Em Tropical Fish convivem momentos de ridícula alegria e esperança juvenil (a escultura na areia, por exemplo) com outros de consciência triste do crescimento pessoal (as cenas com Ah Juan). O tom pode parecer leve (o que, eventualmente, será reforçado pelos interregnos animados – algo que Orz Boyz teria também, anos depois), mas há muito mais complexidade do que pode parecer evidente à primeira vista. Aliás, em Tropical Fish o que se vê, o que se diz e o que se ouve têm particular relevância nas dimensões do filme, onde o real convive com o fantasioso – e qual deles o mais verdadeiro? Não serão os sonhos (das cores de peixes tropicais) de uma realidade alternativa bem melhores, porque mais cinematográficos, ainda que sejam, ou exactamente por serem, impossíveis?

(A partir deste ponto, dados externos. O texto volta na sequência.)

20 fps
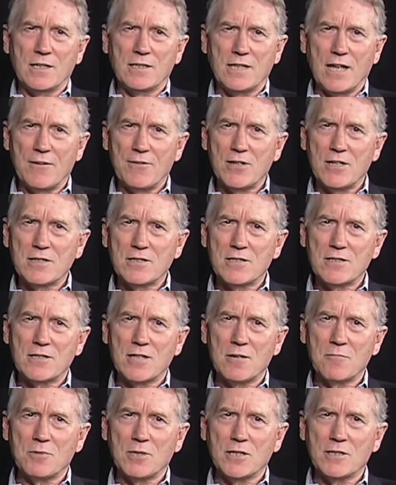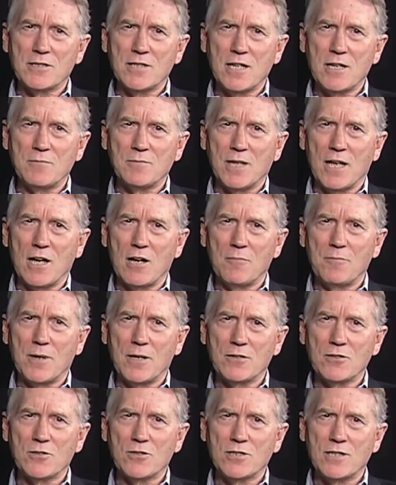David has assembled a team to help
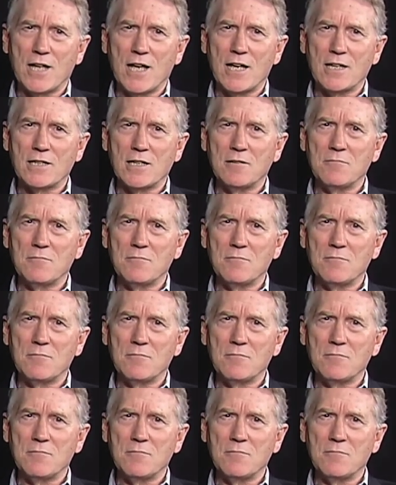understandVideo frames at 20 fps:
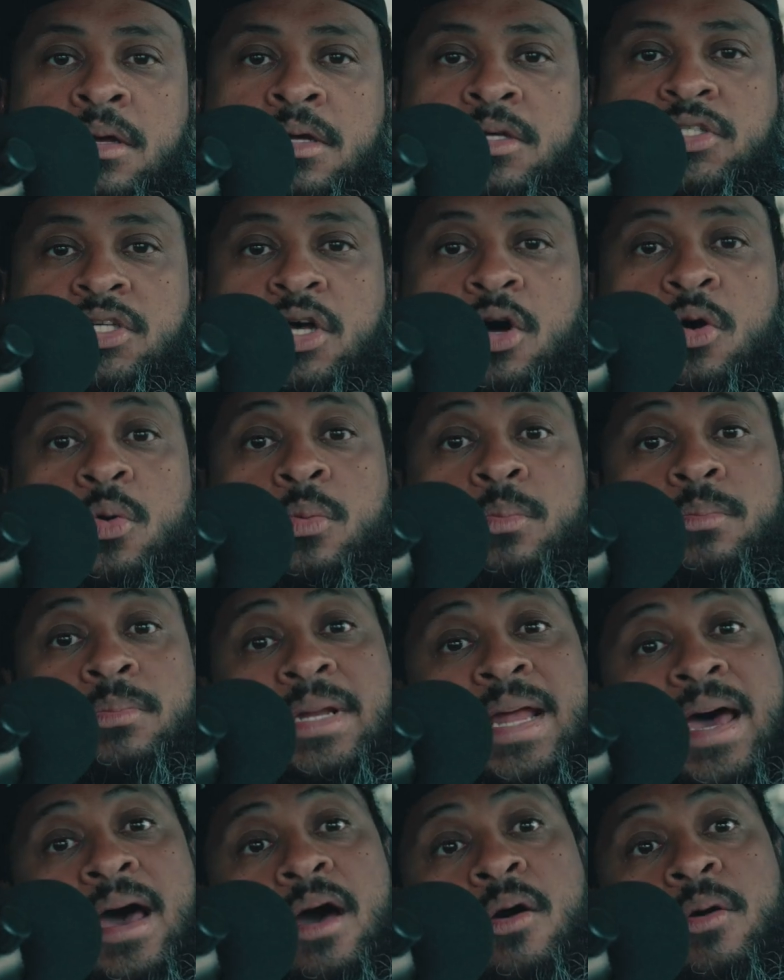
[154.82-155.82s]
So
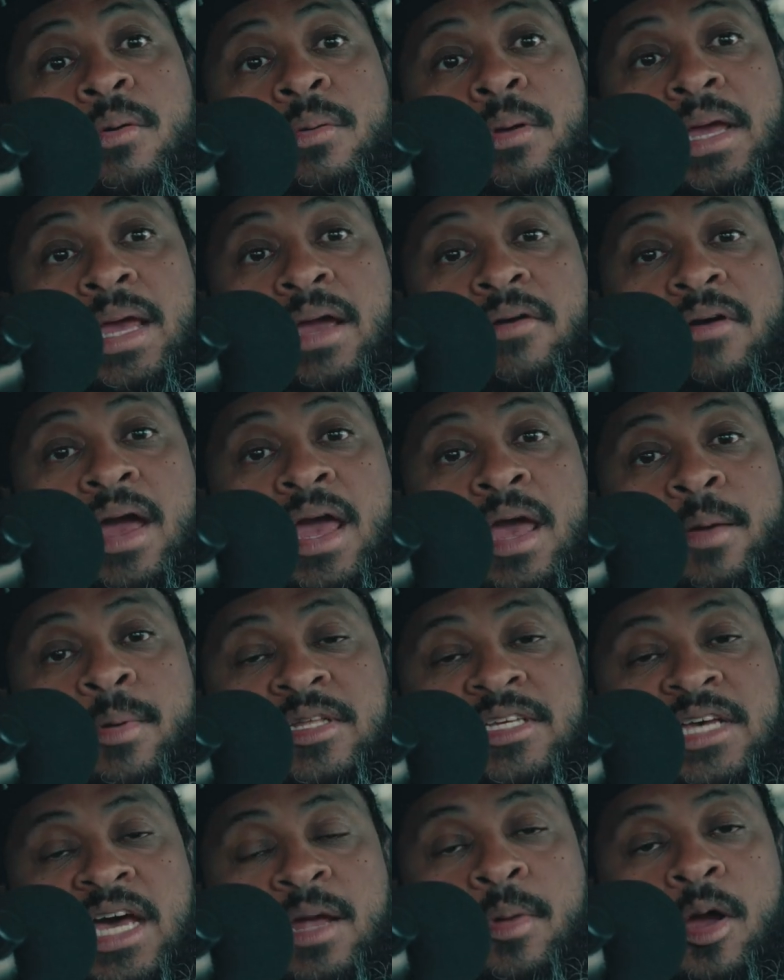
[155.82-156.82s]
now here I am
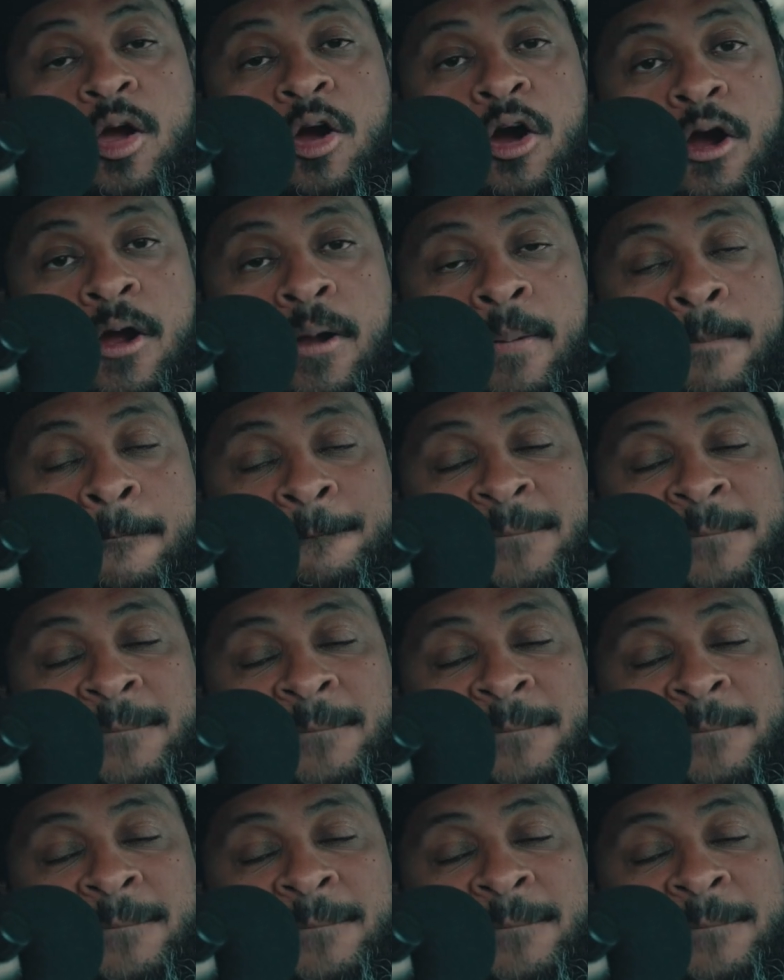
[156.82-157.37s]
inside my car,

Esta maneira de tratar a sociedade, com tanta compreensão como ironia, tanto absurdo como empatia, é algo que se vê em vários filmes taiwaneses. Tropical Fish é um exemplo peculiar, porque é diferente das obras de gigantes, como Hou ou Yang, sendo, porém, suficientemente relevante para conseguirmos pressentir a sua influência até em obras mais recentes do cinema taiwanês como Baodao manbo (Formosa Mambo, 2011). Aqui, o rapto de um miúdo e um grupo de vigaristas parecem parentes de figuras de Tropical Fish.
Tropical Fish é, pois, um caso interessante da forma como o cinema taiwanês é genuinamente “de Taiwan” – as imagens dos espaços respiram-nos, a construção das personagens olha a sua humanidade, o uso criterioso da(s) língua(s) faz pontes com o real e as divagações de fantasia lembram-nos o poder do ficcional para transcender a nossa realidade. Mas o filme é também universal para ser compreendido de forma especial além das fronteiras. Perdermo-nos, mesmo sem querer, no cruzamento de expectativas de outros e descobrirmos os inesperados da nossa improvisada jornada dirão muito a muitos. E, tal como para o jovem Liu Zhi-qiang, o mais importante talvez não seja mesmo saber se se chegou a tempo ao grande teste mas aproveitar o caminho até lá.